The Trial Innovation Network will help consider ways that Electronic Health Record (EHR) data may be leveraged to inform study design and potential site selection. You can expect expert clinical and technical review of a study’s goal recruitment population and high level assessment of computable phenotyping. Funded projects may also request and receive support required to organize distribution of phenotype algorithms to potential CTSA hubs and collation of results 

*For studies that are funded (get up to 2 services)
**For studies pending funding or prepared to submit for funding (get up to 2 services)

Initial Consultations

Initial consults are available and can be arranged with CTSA Program Hub Project Manager, Stephanie Tarroza.***

***For studies not ready for submission for funding (get 1 service)
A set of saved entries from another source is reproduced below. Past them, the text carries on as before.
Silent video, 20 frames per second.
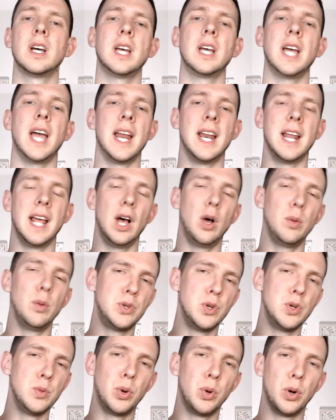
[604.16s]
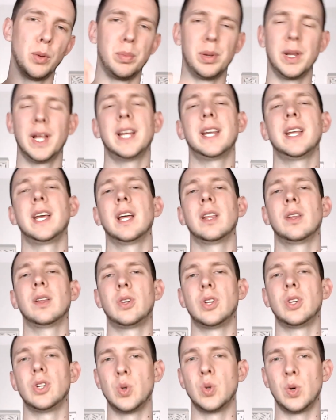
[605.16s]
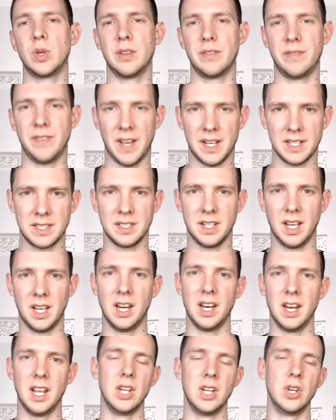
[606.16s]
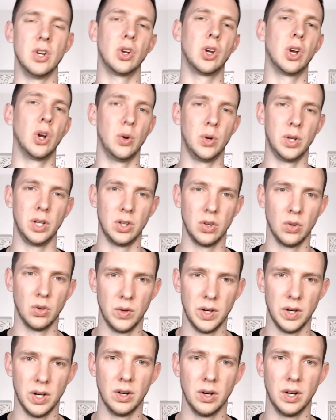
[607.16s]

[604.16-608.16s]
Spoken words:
and it helps you put a plan together to join the fast lane in your coding career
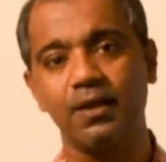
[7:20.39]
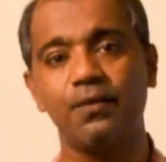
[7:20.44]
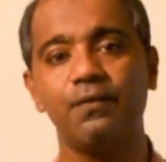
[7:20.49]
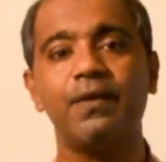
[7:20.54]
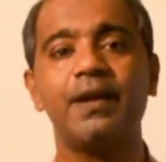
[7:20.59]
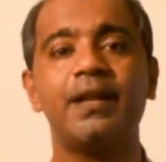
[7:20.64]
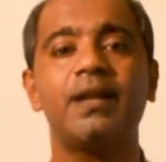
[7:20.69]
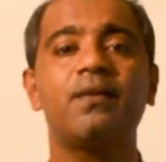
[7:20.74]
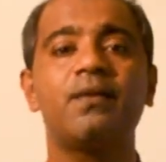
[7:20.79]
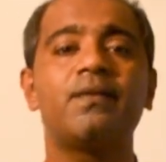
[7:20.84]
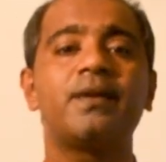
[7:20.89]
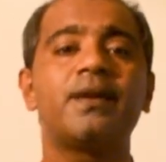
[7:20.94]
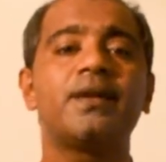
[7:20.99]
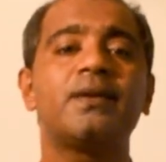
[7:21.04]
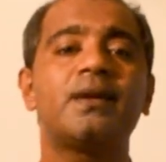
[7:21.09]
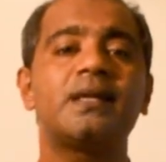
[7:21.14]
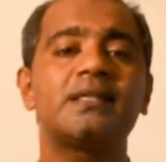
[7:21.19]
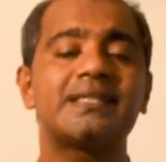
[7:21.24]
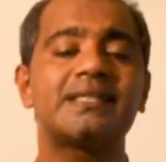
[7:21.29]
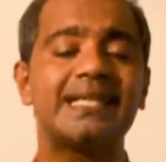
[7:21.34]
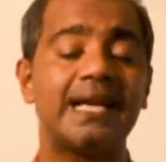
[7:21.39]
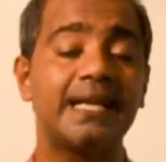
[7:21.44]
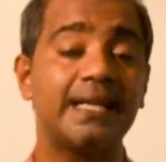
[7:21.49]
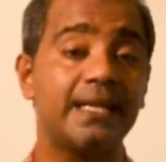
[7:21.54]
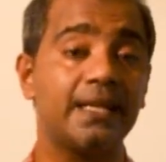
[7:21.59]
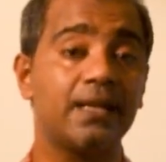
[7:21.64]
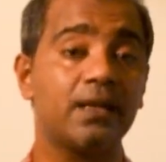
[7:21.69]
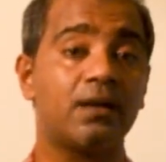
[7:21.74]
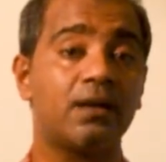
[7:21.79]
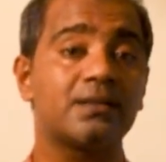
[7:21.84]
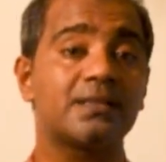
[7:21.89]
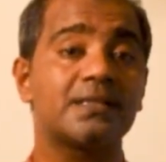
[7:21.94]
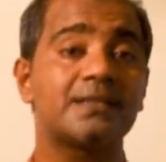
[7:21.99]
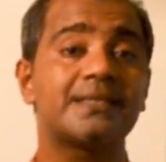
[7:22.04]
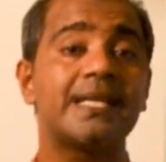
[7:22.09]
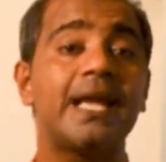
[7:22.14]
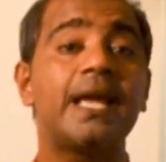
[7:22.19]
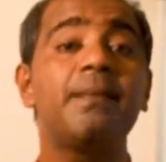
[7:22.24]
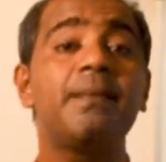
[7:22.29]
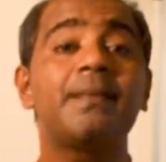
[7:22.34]
Whenever you are standing on the
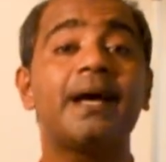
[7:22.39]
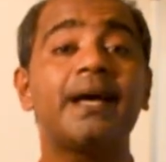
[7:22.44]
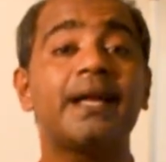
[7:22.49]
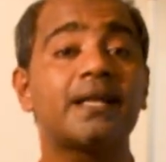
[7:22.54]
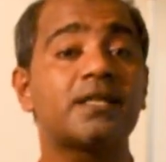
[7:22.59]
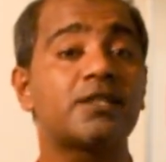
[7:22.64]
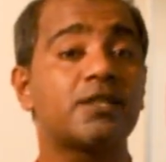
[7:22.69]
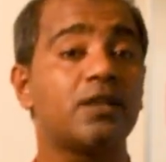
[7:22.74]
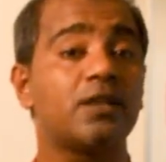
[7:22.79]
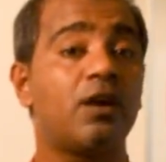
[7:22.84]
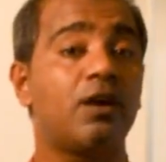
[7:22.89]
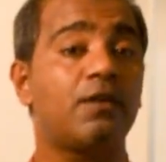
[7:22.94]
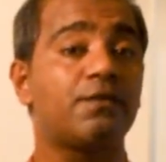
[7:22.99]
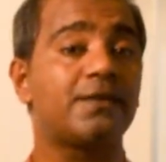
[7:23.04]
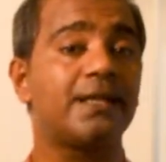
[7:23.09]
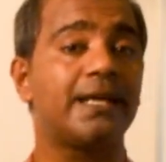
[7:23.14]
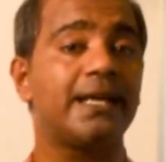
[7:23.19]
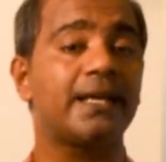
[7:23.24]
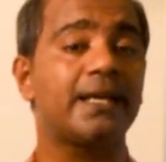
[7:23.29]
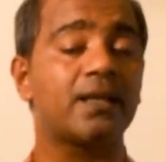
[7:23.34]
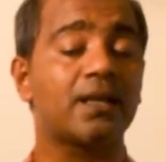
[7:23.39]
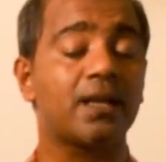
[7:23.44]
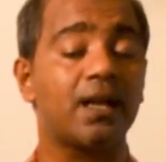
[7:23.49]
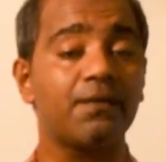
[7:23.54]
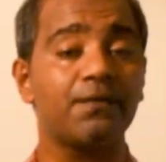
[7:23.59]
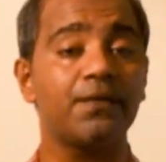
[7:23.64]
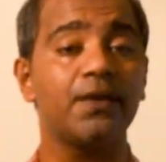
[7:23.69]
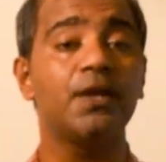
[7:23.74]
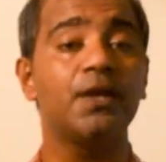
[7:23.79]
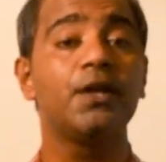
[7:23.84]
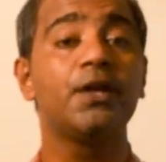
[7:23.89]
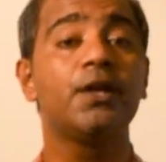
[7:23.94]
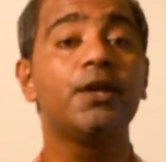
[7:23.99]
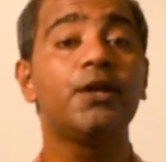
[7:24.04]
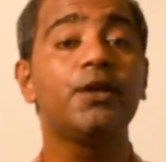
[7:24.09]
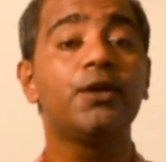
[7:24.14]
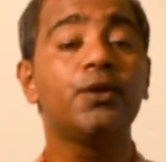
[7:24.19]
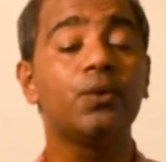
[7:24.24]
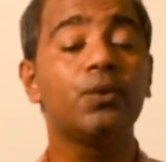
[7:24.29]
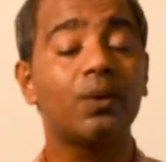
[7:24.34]
same direction of the aircraft,
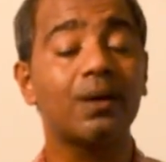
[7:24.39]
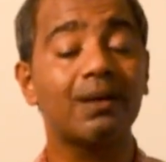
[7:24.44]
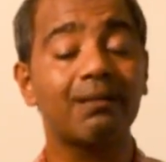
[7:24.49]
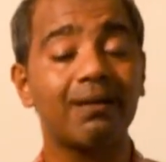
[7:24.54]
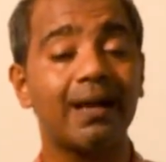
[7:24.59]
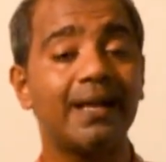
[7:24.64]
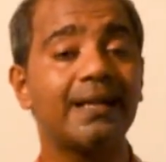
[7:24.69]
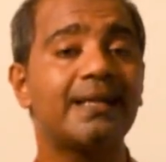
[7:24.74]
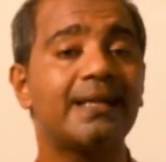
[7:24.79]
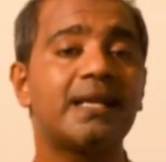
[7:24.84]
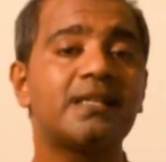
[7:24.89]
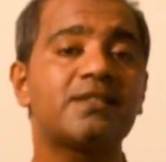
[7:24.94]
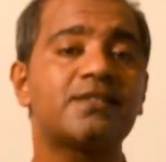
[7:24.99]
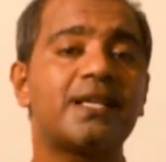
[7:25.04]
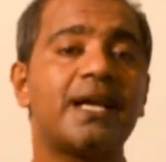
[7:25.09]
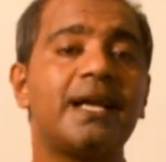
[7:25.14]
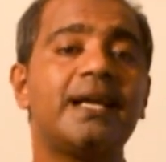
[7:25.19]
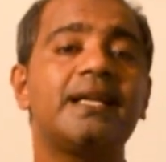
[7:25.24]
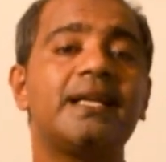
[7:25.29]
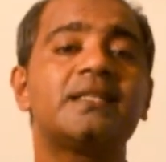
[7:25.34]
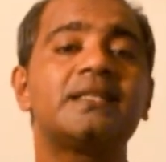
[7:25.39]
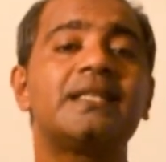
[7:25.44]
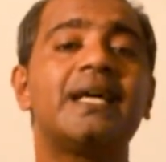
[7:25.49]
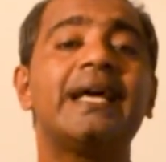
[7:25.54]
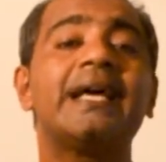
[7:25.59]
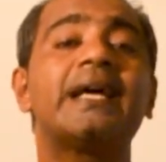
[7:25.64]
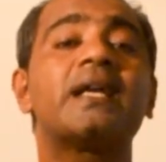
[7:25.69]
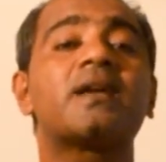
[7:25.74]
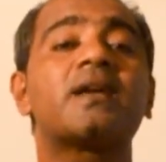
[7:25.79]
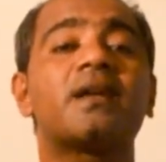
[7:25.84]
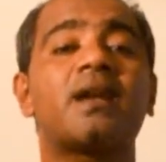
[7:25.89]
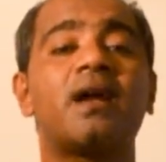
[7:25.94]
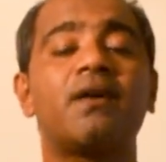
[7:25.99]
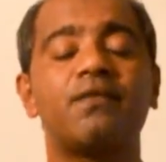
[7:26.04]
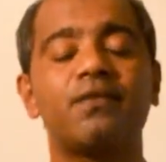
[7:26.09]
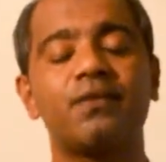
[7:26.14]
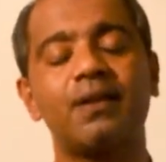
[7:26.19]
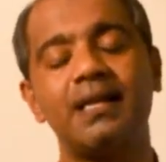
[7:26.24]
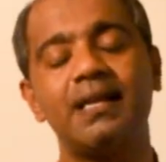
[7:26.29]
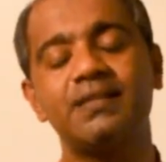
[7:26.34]
your right hand side is the
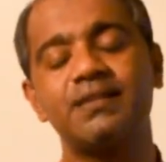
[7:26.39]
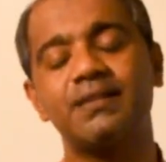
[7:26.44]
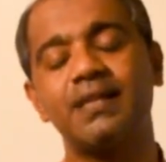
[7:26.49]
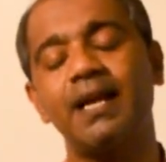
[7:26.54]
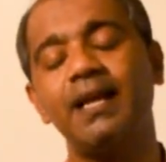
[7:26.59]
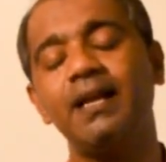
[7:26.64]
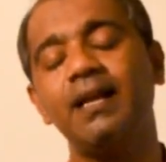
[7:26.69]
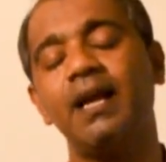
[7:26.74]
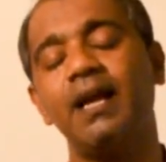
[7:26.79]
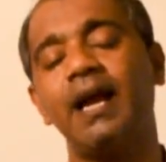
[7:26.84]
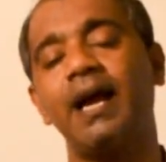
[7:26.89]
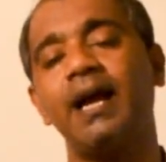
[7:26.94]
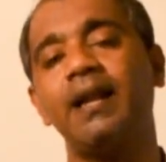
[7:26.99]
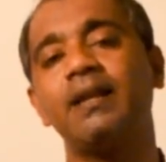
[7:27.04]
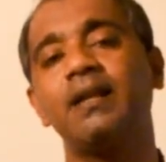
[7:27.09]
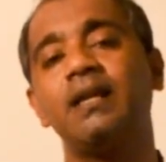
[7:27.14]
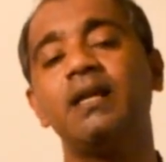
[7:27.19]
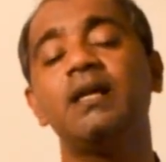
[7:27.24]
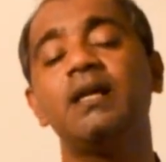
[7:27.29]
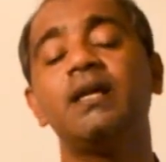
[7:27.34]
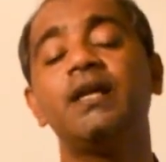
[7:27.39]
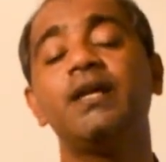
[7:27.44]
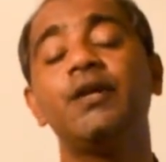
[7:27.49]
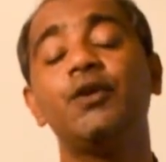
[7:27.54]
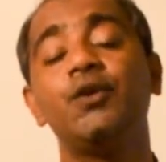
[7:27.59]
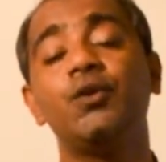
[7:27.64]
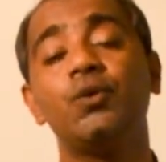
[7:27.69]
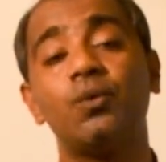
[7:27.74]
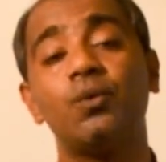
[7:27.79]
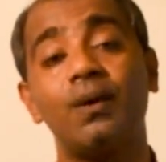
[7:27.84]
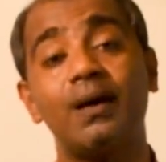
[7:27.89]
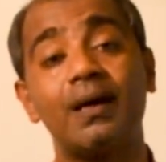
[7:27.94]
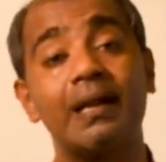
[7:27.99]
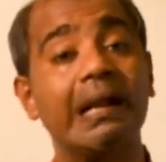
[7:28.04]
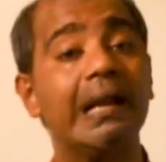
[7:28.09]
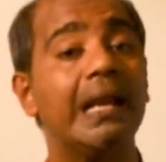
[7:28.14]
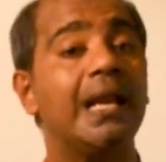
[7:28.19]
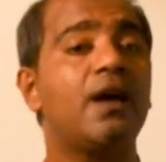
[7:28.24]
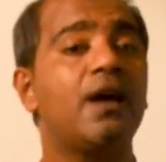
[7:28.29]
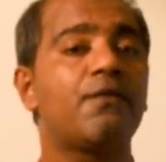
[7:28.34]
aircraft right side and
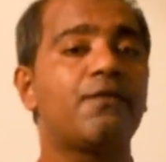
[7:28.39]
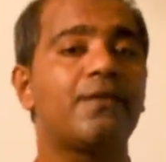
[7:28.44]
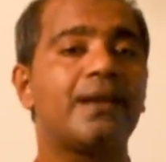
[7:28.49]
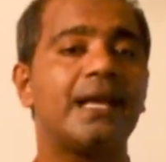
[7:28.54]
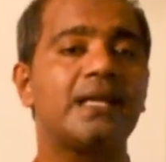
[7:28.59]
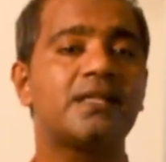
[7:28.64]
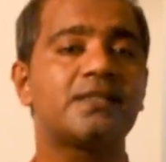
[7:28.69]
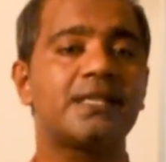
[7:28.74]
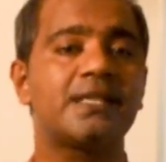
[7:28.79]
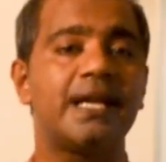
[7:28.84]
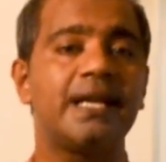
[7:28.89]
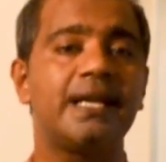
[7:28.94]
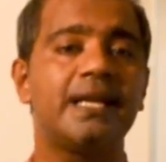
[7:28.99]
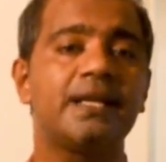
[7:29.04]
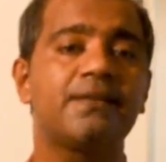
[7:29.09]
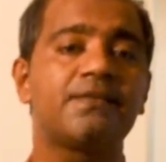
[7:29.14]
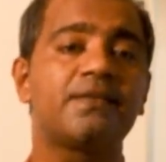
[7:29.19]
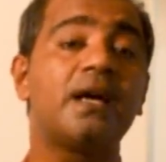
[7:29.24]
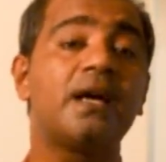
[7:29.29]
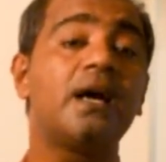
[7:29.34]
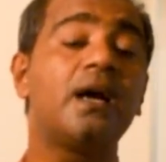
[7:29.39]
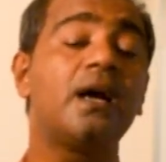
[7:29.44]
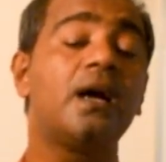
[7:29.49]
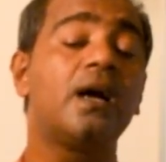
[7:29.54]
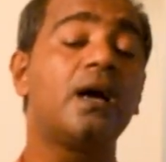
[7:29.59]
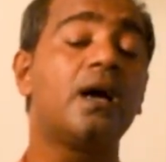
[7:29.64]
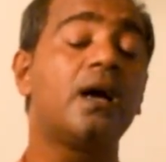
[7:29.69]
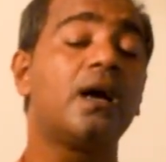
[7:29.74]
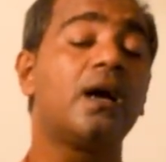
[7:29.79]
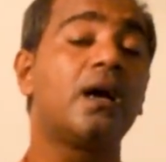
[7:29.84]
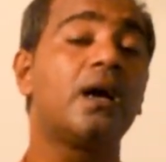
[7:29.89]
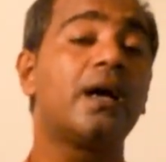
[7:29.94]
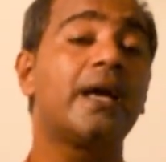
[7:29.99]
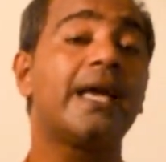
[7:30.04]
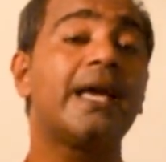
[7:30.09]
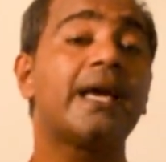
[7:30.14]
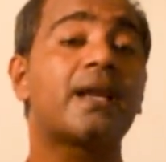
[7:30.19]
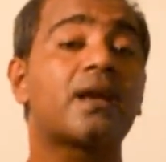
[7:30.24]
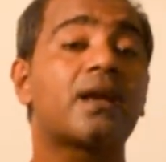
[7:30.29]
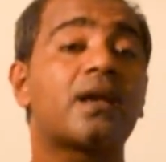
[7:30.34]
your left hand side is the
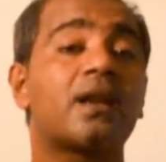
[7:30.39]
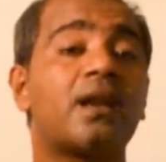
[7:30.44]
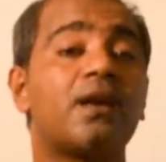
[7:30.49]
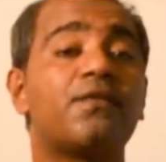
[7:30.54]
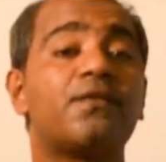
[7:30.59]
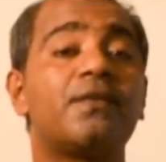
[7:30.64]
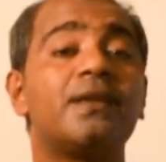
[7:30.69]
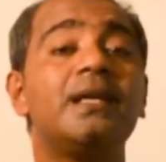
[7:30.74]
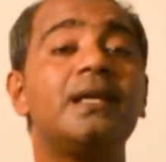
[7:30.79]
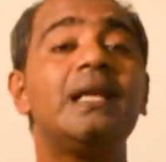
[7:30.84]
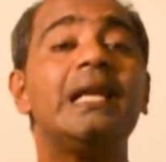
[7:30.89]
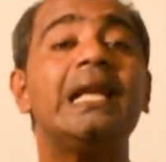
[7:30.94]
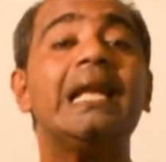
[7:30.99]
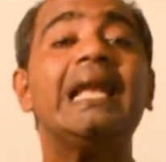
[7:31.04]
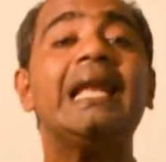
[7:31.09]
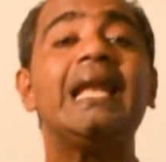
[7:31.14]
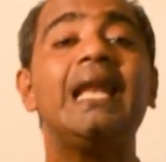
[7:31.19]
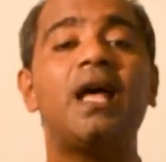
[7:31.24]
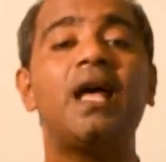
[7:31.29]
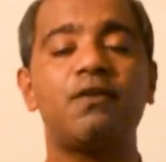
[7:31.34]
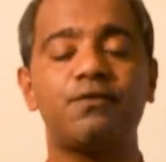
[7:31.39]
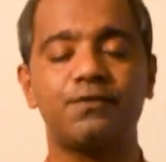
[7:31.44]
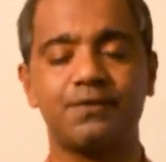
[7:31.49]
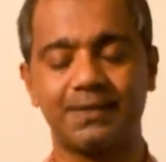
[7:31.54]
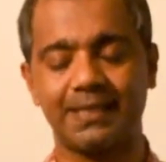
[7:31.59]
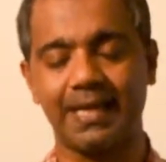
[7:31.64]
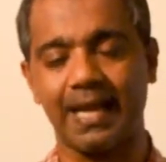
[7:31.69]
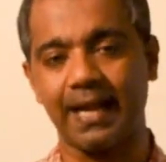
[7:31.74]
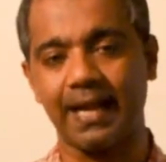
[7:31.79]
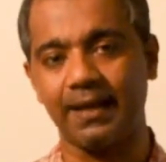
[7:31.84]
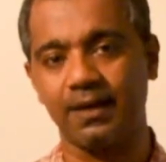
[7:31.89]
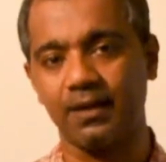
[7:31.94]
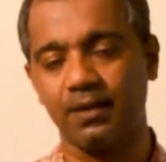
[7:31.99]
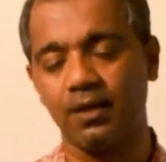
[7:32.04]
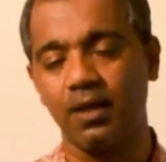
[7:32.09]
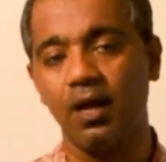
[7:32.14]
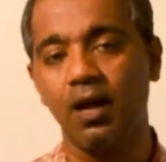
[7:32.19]
aircraft left side.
E2E Consultations: Efficacy to Effectiveness Trial Design

Efficacy to Effectiveness (E2E) is an approach to clinical trial design that addresses the effectiveness and safety gaps that often occur in standard randomized controlled trials. E2E Trials are designed prospectively, whereby an effectiveness trial would commence seamlessly upon completion of the efficacy trial. This approach offers an opportunity for improved understanding of how a treatment will work in more usual real-world clinical settings. 

E2E Consultations will take a protocol-specific approach to the prospective selection of suitable efficacy and effectiveness endpoints, advice on the statistical analysis plan, and advice on the role of the DSMB in transitioning from the efficacy to the effectiveness phase.***

***For studies not ready for submission for funding (get 1 service) 

Network Events

Collaboration Webinars: Hear from CTSA Program experts on various trial-related topics to improve your project.

Open Forums: Hear from Network Project Leads on various Network topics and have an opportunity to ask questions and receive information. These standing sessions will be held once a month and will generally be 60 minutes in length. The forums will be informal with introductory slides leading into an open dialogue session.